### Task to carry out
When you copy the listing, reproduce each line as it appears and omit every image.

[Provided data — start]

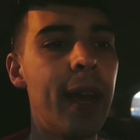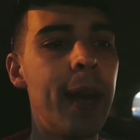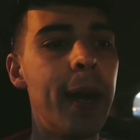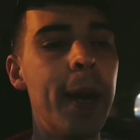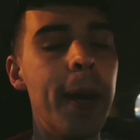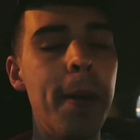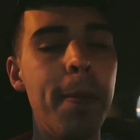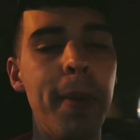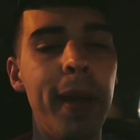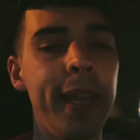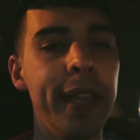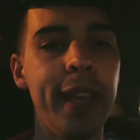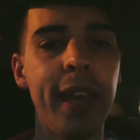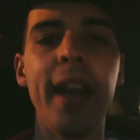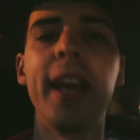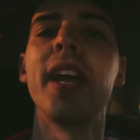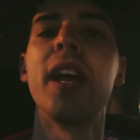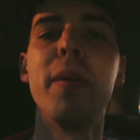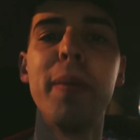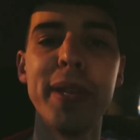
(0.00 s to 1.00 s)
um, yeah,
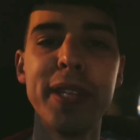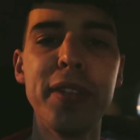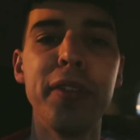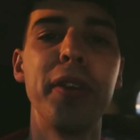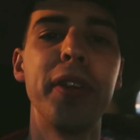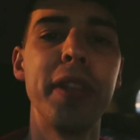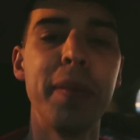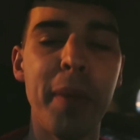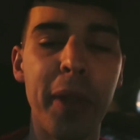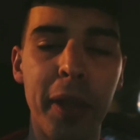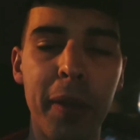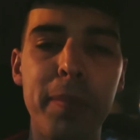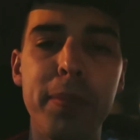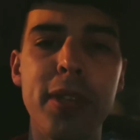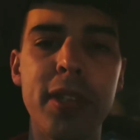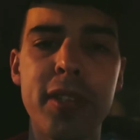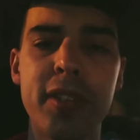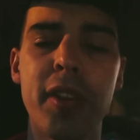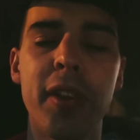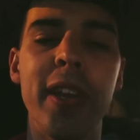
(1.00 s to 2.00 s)
I can't wait to look at them on the
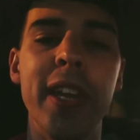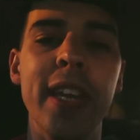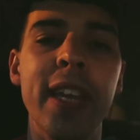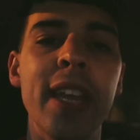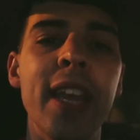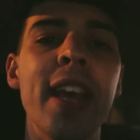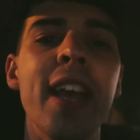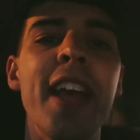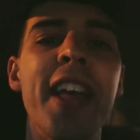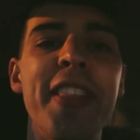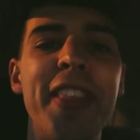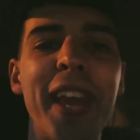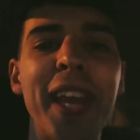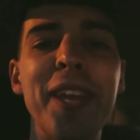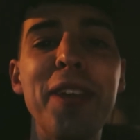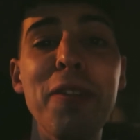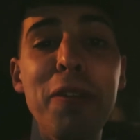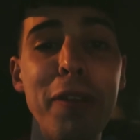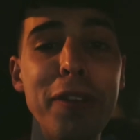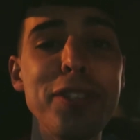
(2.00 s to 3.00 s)
computer screen.
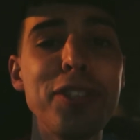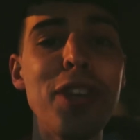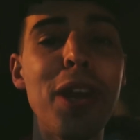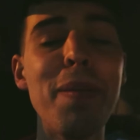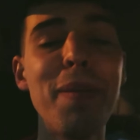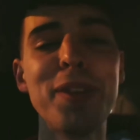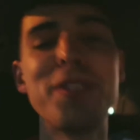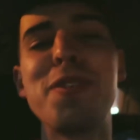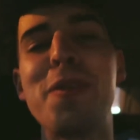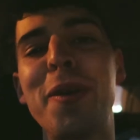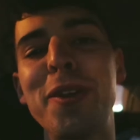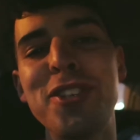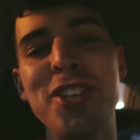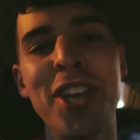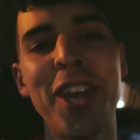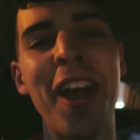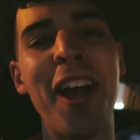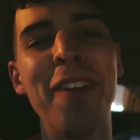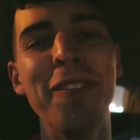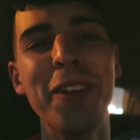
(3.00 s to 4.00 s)
Thank you so much for
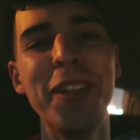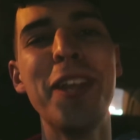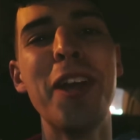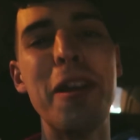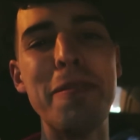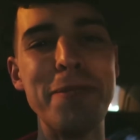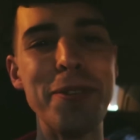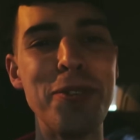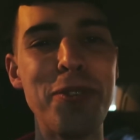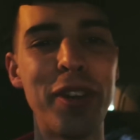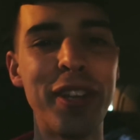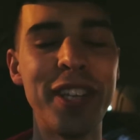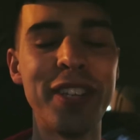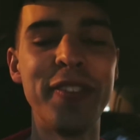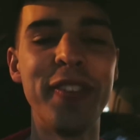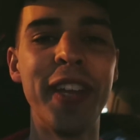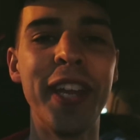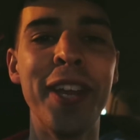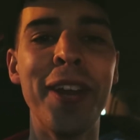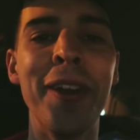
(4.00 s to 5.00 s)
watching. I really hope you enjoyed this
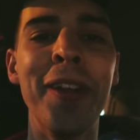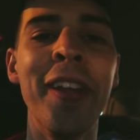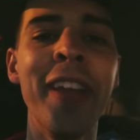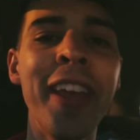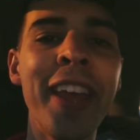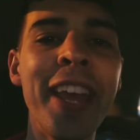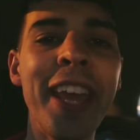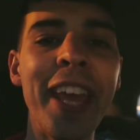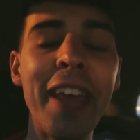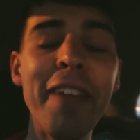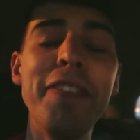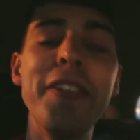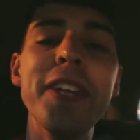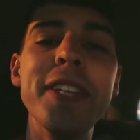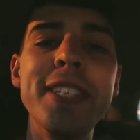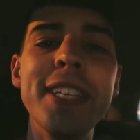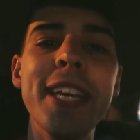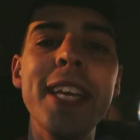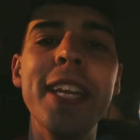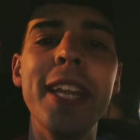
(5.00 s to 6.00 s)
video. If you
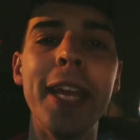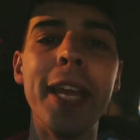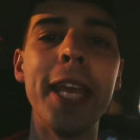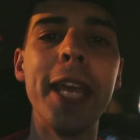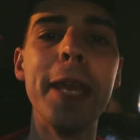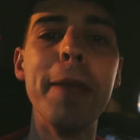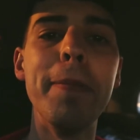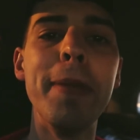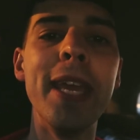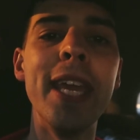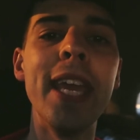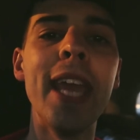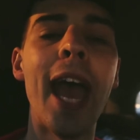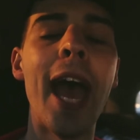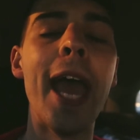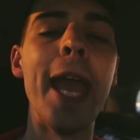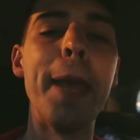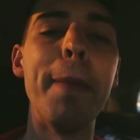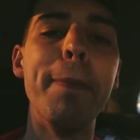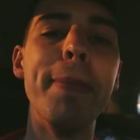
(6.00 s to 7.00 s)
did, give me
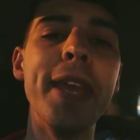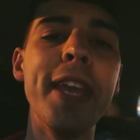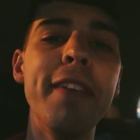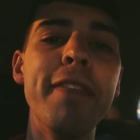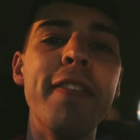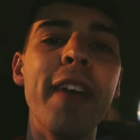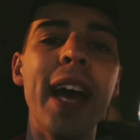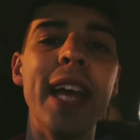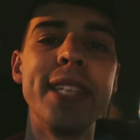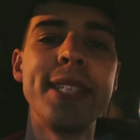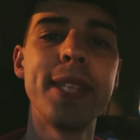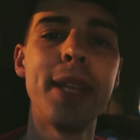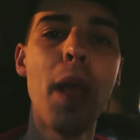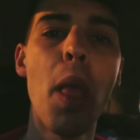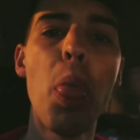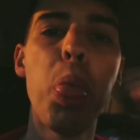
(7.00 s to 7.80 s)
a big fat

[Provided data — finish]

### Solution
(0.00 s to 1.00 s)
um, yeah,
(1.00 s to 2.00 s)
I can't wait to look at them on the
(2.00 s to 3.00 s)
computer screen.
(3.00 s to 4.00 s)
Thank you so much for
(4.00 s to 5.00 s)
watching. I really hope you enjoyed this
(5.00 s to 6.00 s)
video. If you
(6.00 s to 7.00 s)
did, give me
(7.00 s to 7.80 s)
a big fat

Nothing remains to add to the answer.